- **TASK BRIEF**
Go to the line containing "[0:06.00-0:07.00]" below; retype it and all following lines exactly, and leave out the pictures.
[WORKING DATA — start]
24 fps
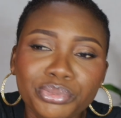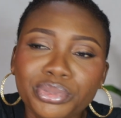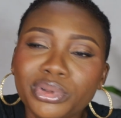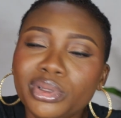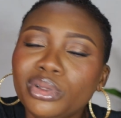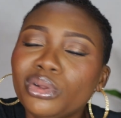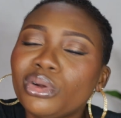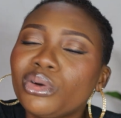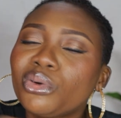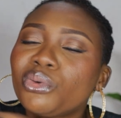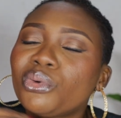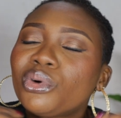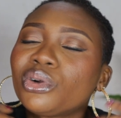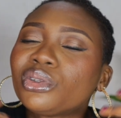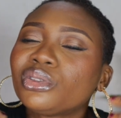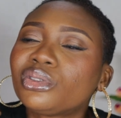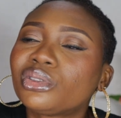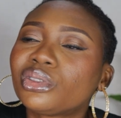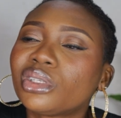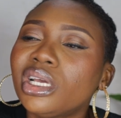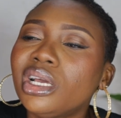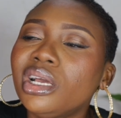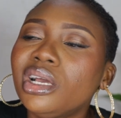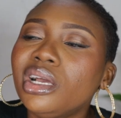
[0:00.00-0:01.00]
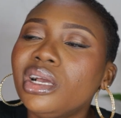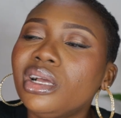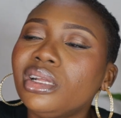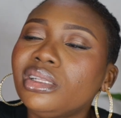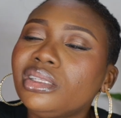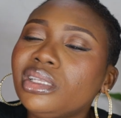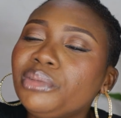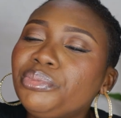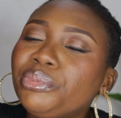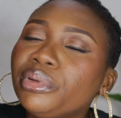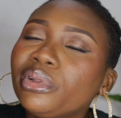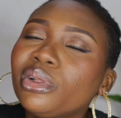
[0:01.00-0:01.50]
pillow wants
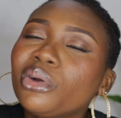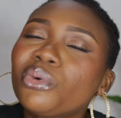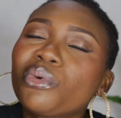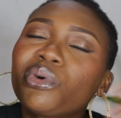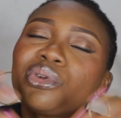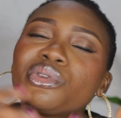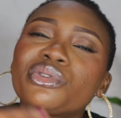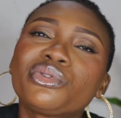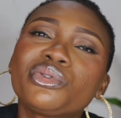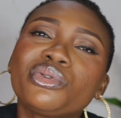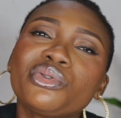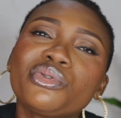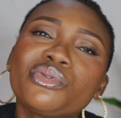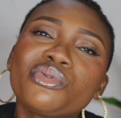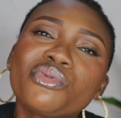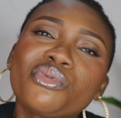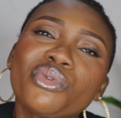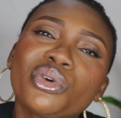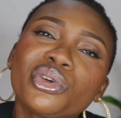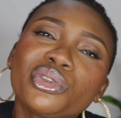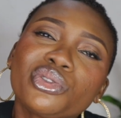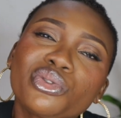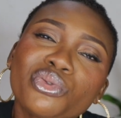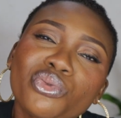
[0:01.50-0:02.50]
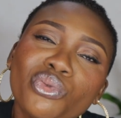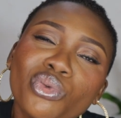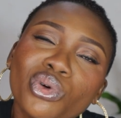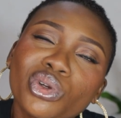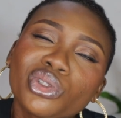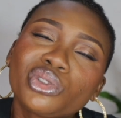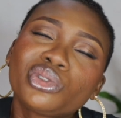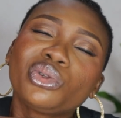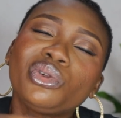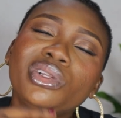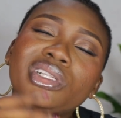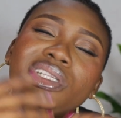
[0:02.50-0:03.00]

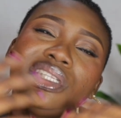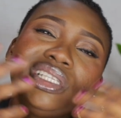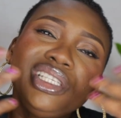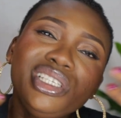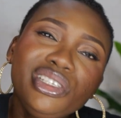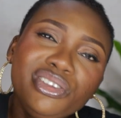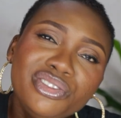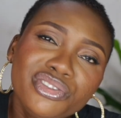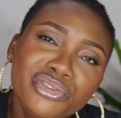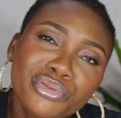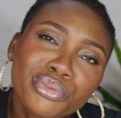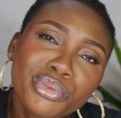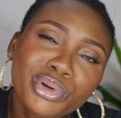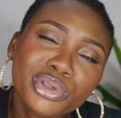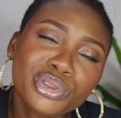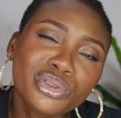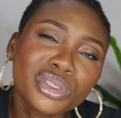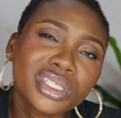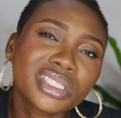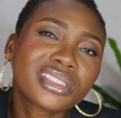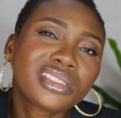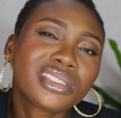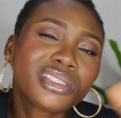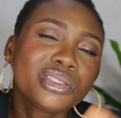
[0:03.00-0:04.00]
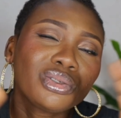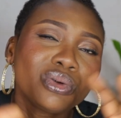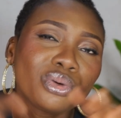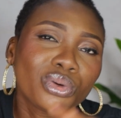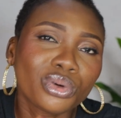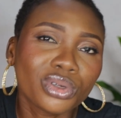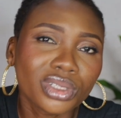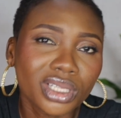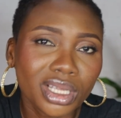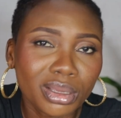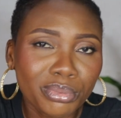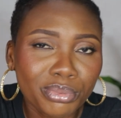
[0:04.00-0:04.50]
to leave, but you're still
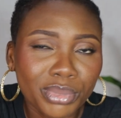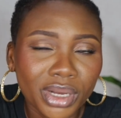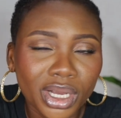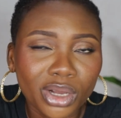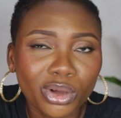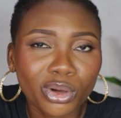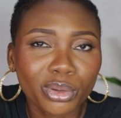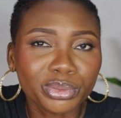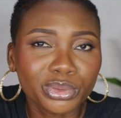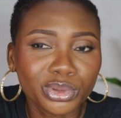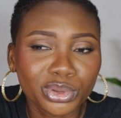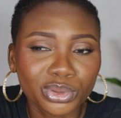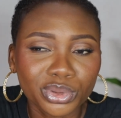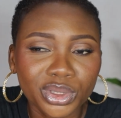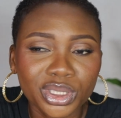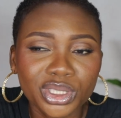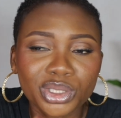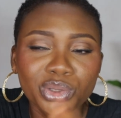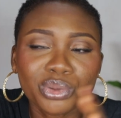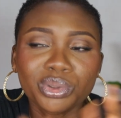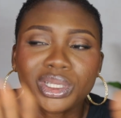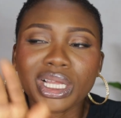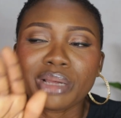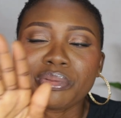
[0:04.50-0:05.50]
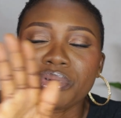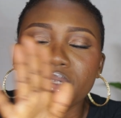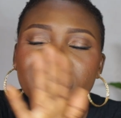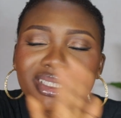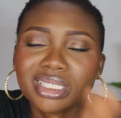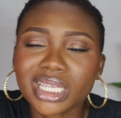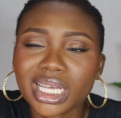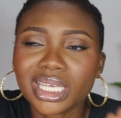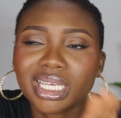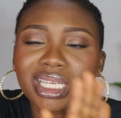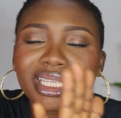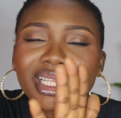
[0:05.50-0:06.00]
holding back up to it. You will now be
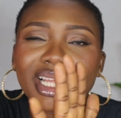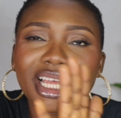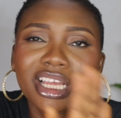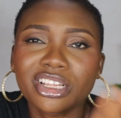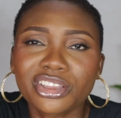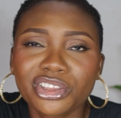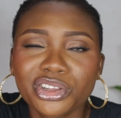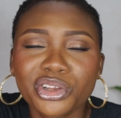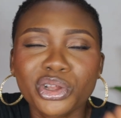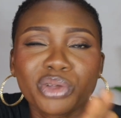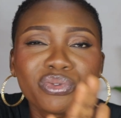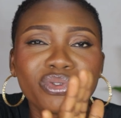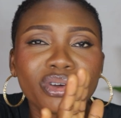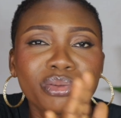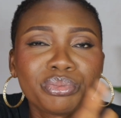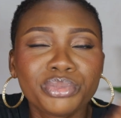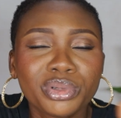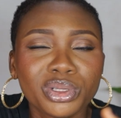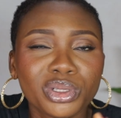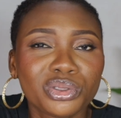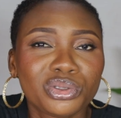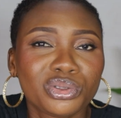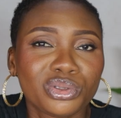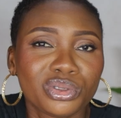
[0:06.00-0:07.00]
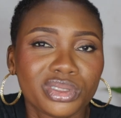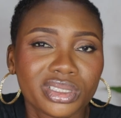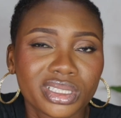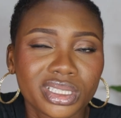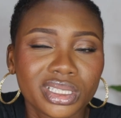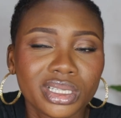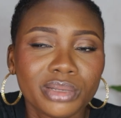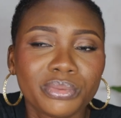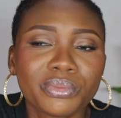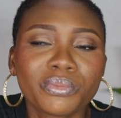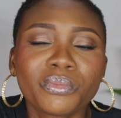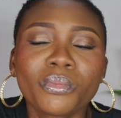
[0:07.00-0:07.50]
stacking like 3 or 4 pillows to
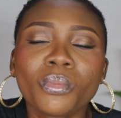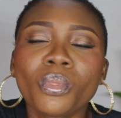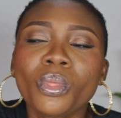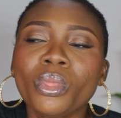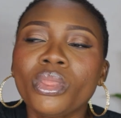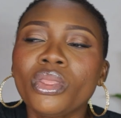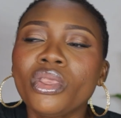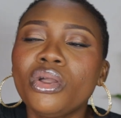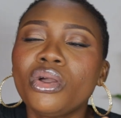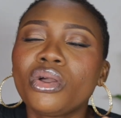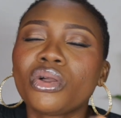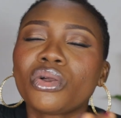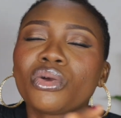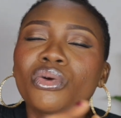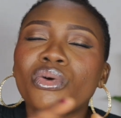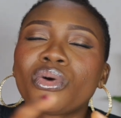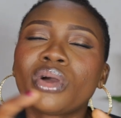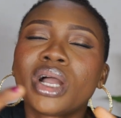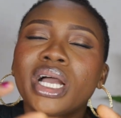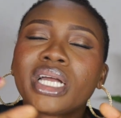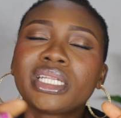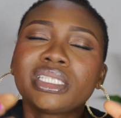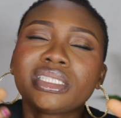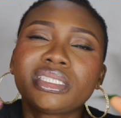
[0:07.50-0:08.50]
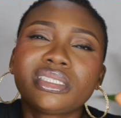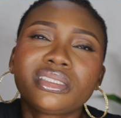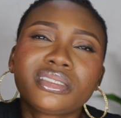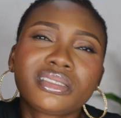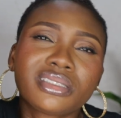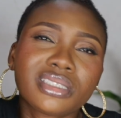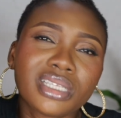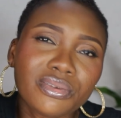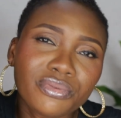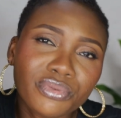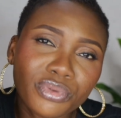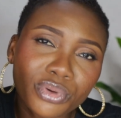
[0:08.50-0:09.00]
sleep. Go and
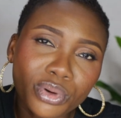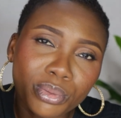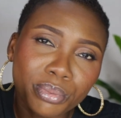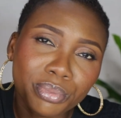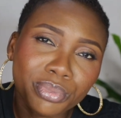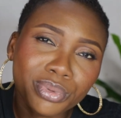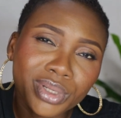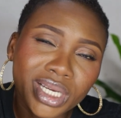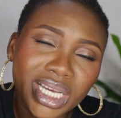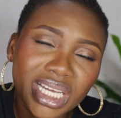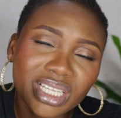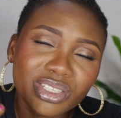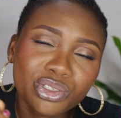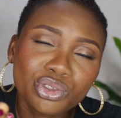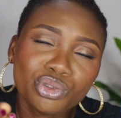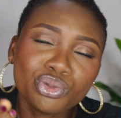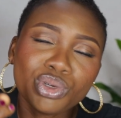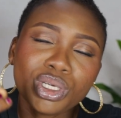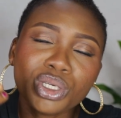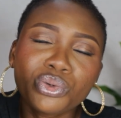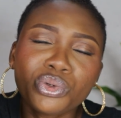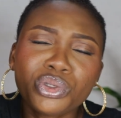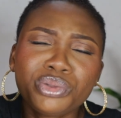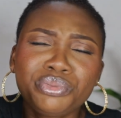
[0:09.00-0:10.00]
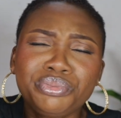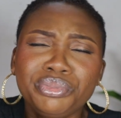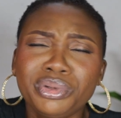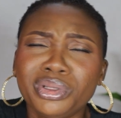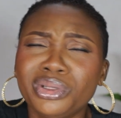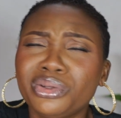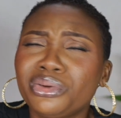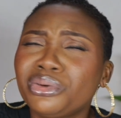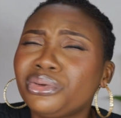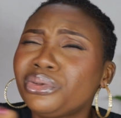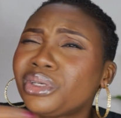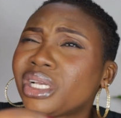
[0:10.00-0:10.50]
save up. Get you a good
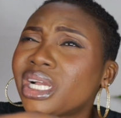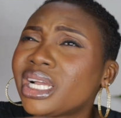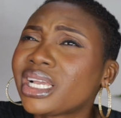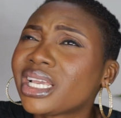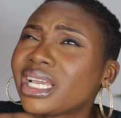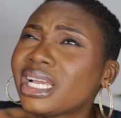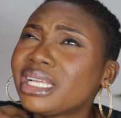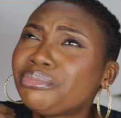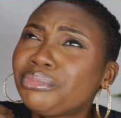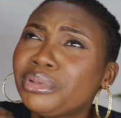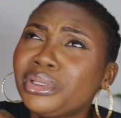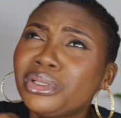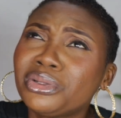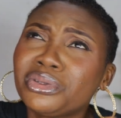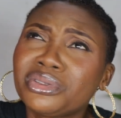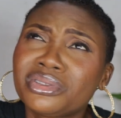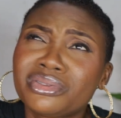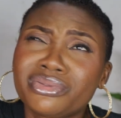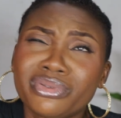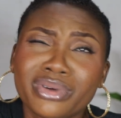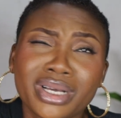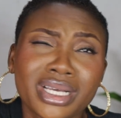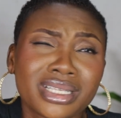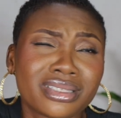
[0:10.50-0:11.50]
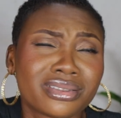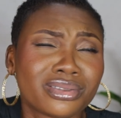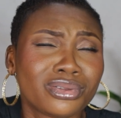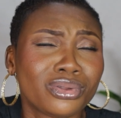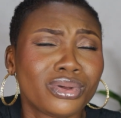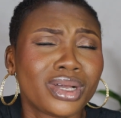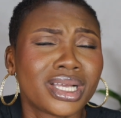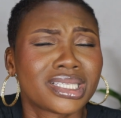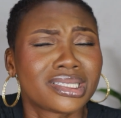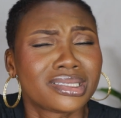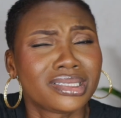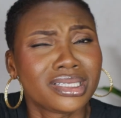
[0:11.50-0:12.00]
pillow. You can get pillows for as
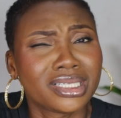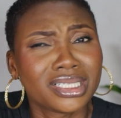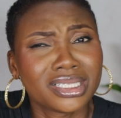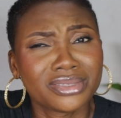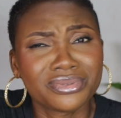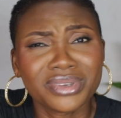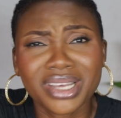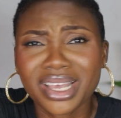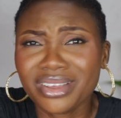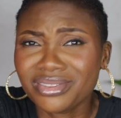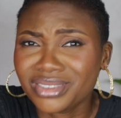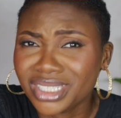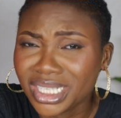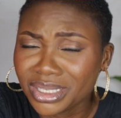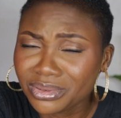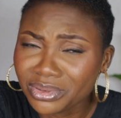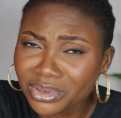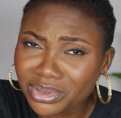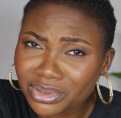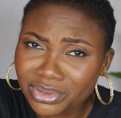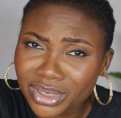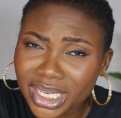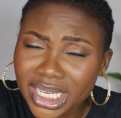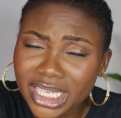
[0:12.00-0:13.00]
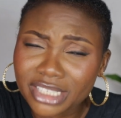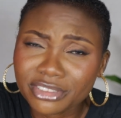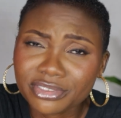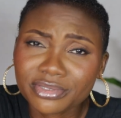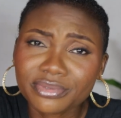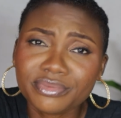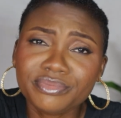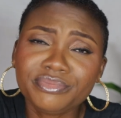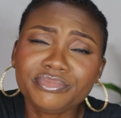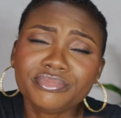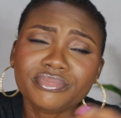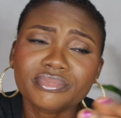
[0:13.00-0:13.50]
low as 6,500, 7,500.
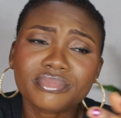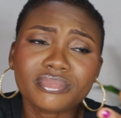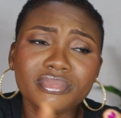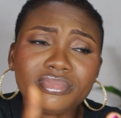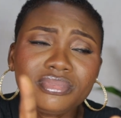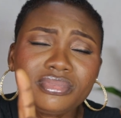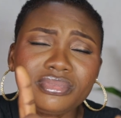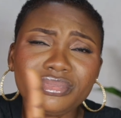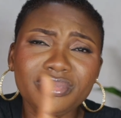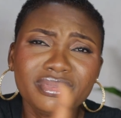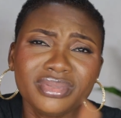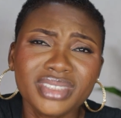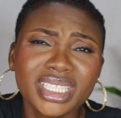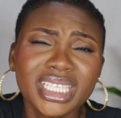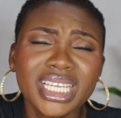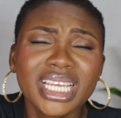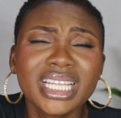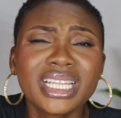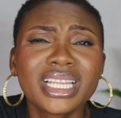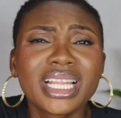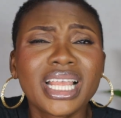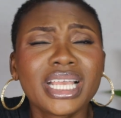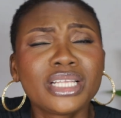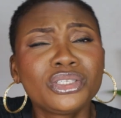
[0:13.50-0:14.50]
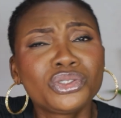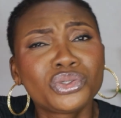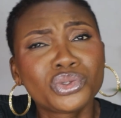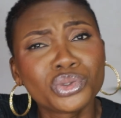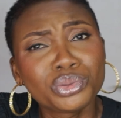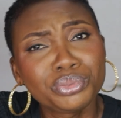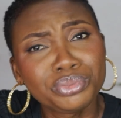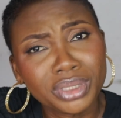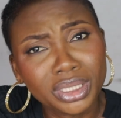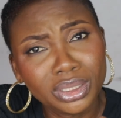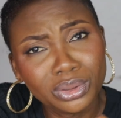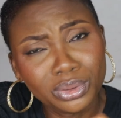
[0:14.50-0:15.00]
Get like
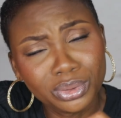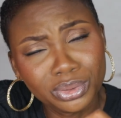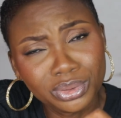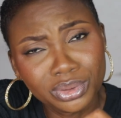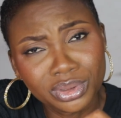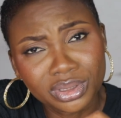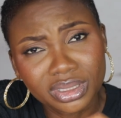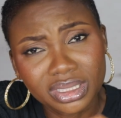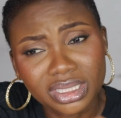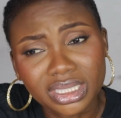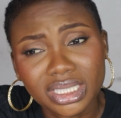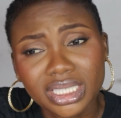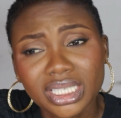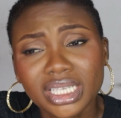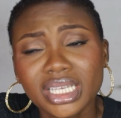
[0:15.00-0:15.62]
2 pillows.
[WORKING DATA — finish]
- **WORKED SOLUTION**
[0:06.00-0:07.00]
[0:07.00-0:07.50]
stacking like 3 or 4 pillows to
[0:07.50-0:08.50]
[0:08.50-0:09.00]
sleep. Go and
[0:09.00-0:10.00]
[0:10.00-0:10.50]
save up. Get you a good
[0:10.50-0:11.50]
[0:11.50-0:12.00]
pillow. You can get pillows for as
[0:12.00-0:13.00]
[0:13.00-0:13.50]
low as 6,500, 7,500.
[0:13.50-0:14.50]
[0:14.50-0:15.00]
Get like
[0:15.00-0:15.62]
2 pillows.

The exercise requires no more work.